Dish Network’s planned entry into the wireless space as the nation’s fourth facilities-based carrier and SpaceX's plans to close the digital divide are driving calls for the FCC to take a closer look at the 12 GHz band.
Several entities want to see the FCC open a Notice of Proposed Rulemaking (NPRM) that would thoroughly vet all the questions and eventually lead to a new decision on how the 12 GHz band should be used.
Federated Wireless and WeLink Communications are the latest companies asking for an NPRM. The Competitive Carriers Association (CCA), INCOMPAS, Public Knowledge, Computer & Communications Industry Association and Open Technology Institute at New America earlier urged (PDF) the commission to move forward on the band.
They argue that a lot has changed since the rules for direct broadcast satellite service (DBS) were created in 2003—and even since Dish petitioned the FCC (PDF) for a rulemaking back 2016 that would allow for sharing DBS spectrum with 5G services. Dish holds licenses in the band covering 75% of the U.S. population, and RS Access, after purchasing it from MDS in 2018, holds licenses covering 15%.
According to RS Access, SpaceX is asking for modifications that would “irreparably harm America’s future 5G leadership by impairing the multichannel video distribution and data service (MVDDS) operating in the 12.2-12.7 GHz band (12 GHz band)."
RS Access argues that SpaceX, “under the cloak of an ostensibly routine license modification,” would have the commission “suffocate the 5G Petition and make a de facto policy decision of enormous strategic significance, potentially permanently eclipsing U.S. 5G leadership.”
SpaceX already has access to 14,050 megahertz of spectrum outside of the 12 GHz band to conduct its future operations, and the FCC recognized the important interests of MVDDS licensees when it put SpaceX on notice that it should not rely on access to the 12 GHz band pending a future rulemaking, according to V. Noah Campbell, founder of RS Access, the second larger holder of MVDDS spectrum after Dish.
“The Commission can and must first resolve whether it seeks to allocate the 12 GHz band for 5G in support of the Chairman’s stated priority before it proceeds with SpaceX’s proposed license modification,” Campbell told the FCC (PDF). “Now is the time to initiate a notice of proposed rulemaking (NPRM) on the future of the 12 GHz band so that this critical resource can be unleashed to meet the Commission’s urgent 5G goals.”
However, SpaceX says the 12 GHz has become a “premier workhorse” band for satellite services. Proceeding with any proposal that would undermine current and future satellite use in the band would place achievements at risk, including for services in the most rural and remote areas of the country.

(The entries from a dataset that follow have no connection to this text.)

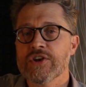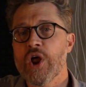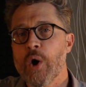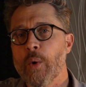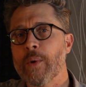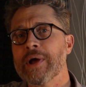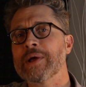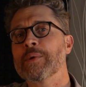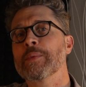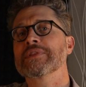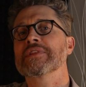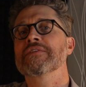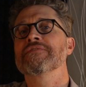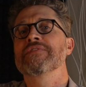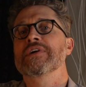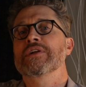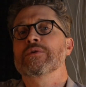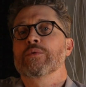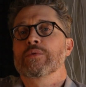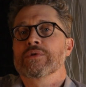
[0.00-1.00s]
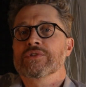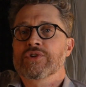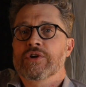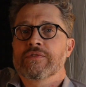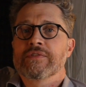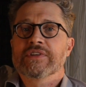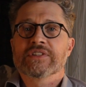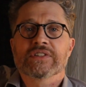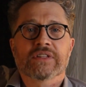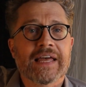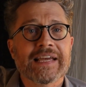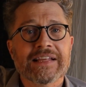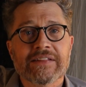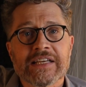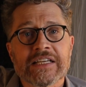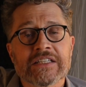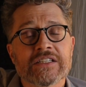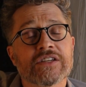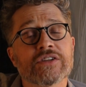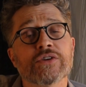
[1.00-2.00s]
Knowing what the Federal Reserve is
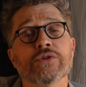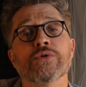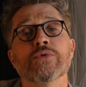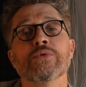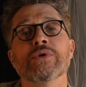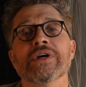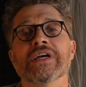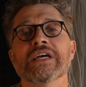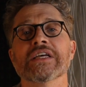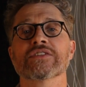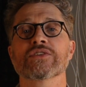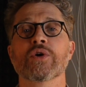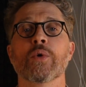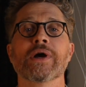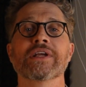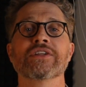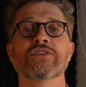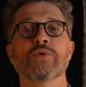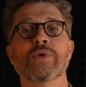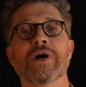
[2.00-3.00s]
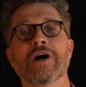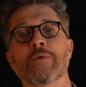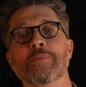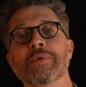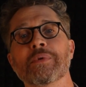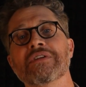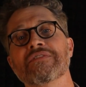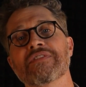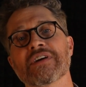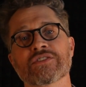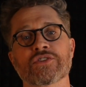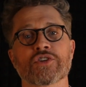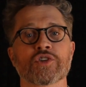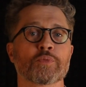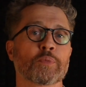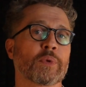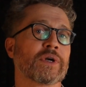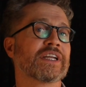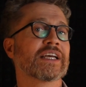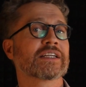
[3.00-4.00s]
likely to do is going to help investors
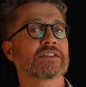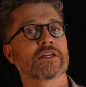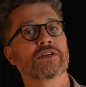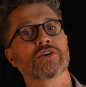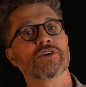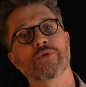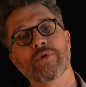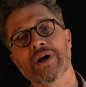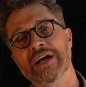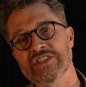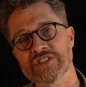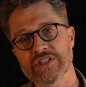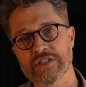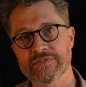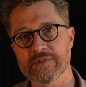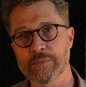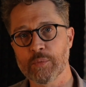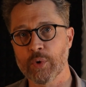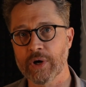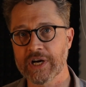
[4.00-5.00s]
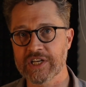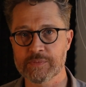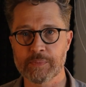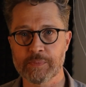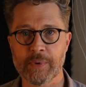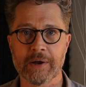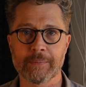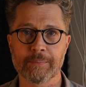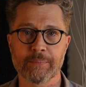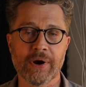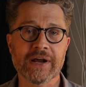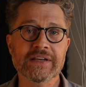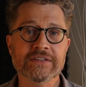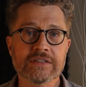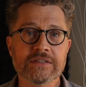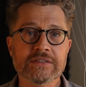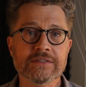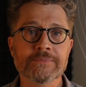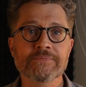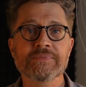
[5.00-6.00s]
predict the direction of the mortgage bond
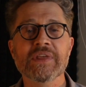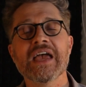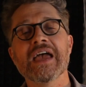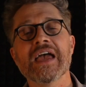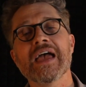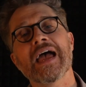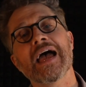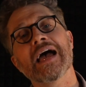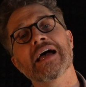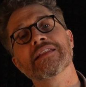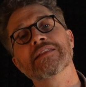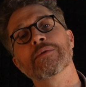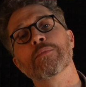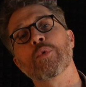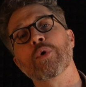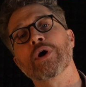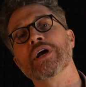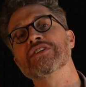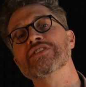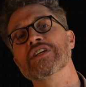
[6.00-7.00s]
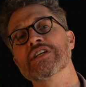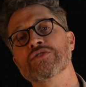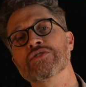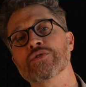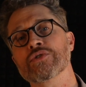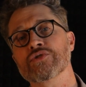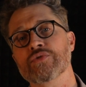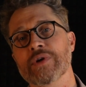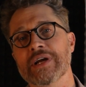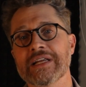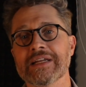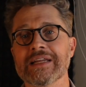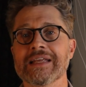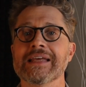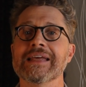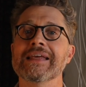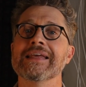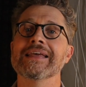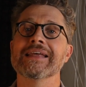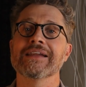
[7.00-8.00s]
prices and the mortgage interest rate
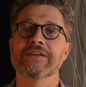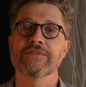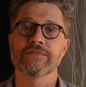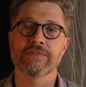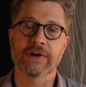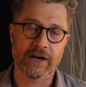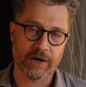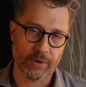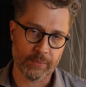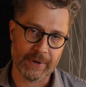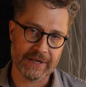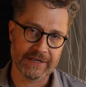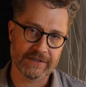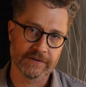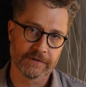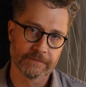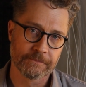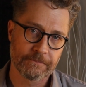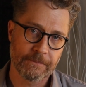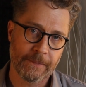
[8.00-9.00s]
environment.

SpaceX says the commission issued non-geostationary satellite orbit (NGSO) fixed satellite service (FSS) licenses authorizing use of the 12 GHz band in 2017, and in just the past year, NGSO operators have launched more than 500 satellites using the band. Several hundred more satellites are scheduled to be deployed in the next several months.

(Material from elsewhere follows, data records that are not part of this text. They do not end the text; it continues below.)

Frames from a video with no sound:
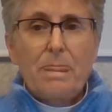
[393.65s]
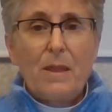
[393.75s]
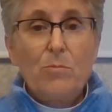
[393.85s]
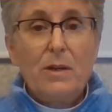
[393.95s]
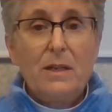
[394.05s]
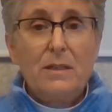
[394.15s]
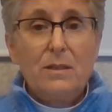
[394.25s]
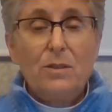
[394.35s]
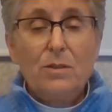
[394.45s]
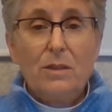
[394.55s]

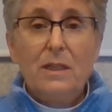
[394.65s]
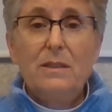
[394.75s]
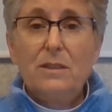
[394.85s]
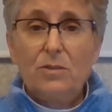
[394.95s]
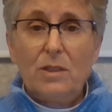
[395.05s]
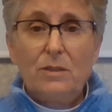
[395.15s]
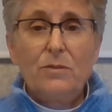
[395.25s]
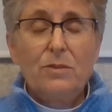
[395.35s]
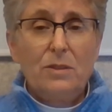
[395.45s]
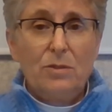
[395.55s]
when you're in these
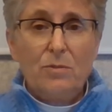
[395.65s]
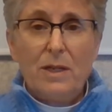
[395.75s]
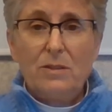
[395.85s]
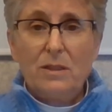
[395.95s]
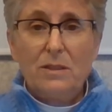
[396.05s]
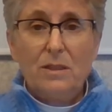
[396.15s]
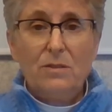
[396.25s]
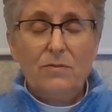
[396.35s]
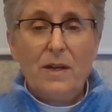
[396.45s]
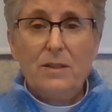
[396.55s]
stressful situations and
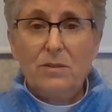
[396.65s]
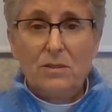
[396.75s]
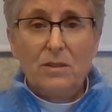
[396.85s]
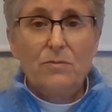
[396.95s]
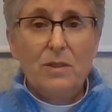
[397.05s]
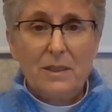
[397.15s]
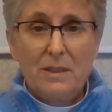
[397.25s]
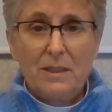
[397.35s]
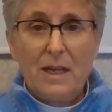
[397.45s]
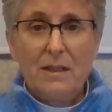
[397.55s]
you find yourself really
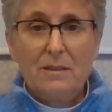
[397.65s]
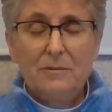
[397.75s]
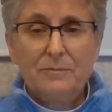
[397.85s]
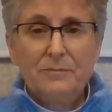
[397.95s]
scattered.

As the COVID-19 pandemic has made clear, "no one should be left unconnected," SpaceX told the commission (PDF) earlier this month, adding that the 12 GHz band is an essential component to closing the digital divide with its satellites.
Need for speed
Public Knowledge opposed the Sprint/T-Mobile merger and didn’t think it was good policy to count on growing Dish as a fourth national network, but “the fact is that’s what we have,” therefore, it wants to see Dish succeed, said Harold Feld, SVP at Public Knowledge.
It no longer makes sense to argue about the 12 GHz band in the context of a petition for rulemaking; an NPRM would open up all the questions about the band and give everyone a chance to review what’s going on. One could presume it’s possible to do spectrum sharing in the band in a way that would grant Dish’s petition in substance but protect SpaceX and other NGSO systems, according to Feld.
There’s 500 megahertz of spectrum at play here, and a lot has happened since the rules were last reviewed in 2003, he noted. It’s also not clear at the moment which one of the outcomes is going to happen, but “we definitely believe if you get the ball rolling, something good is going to happen,” he said.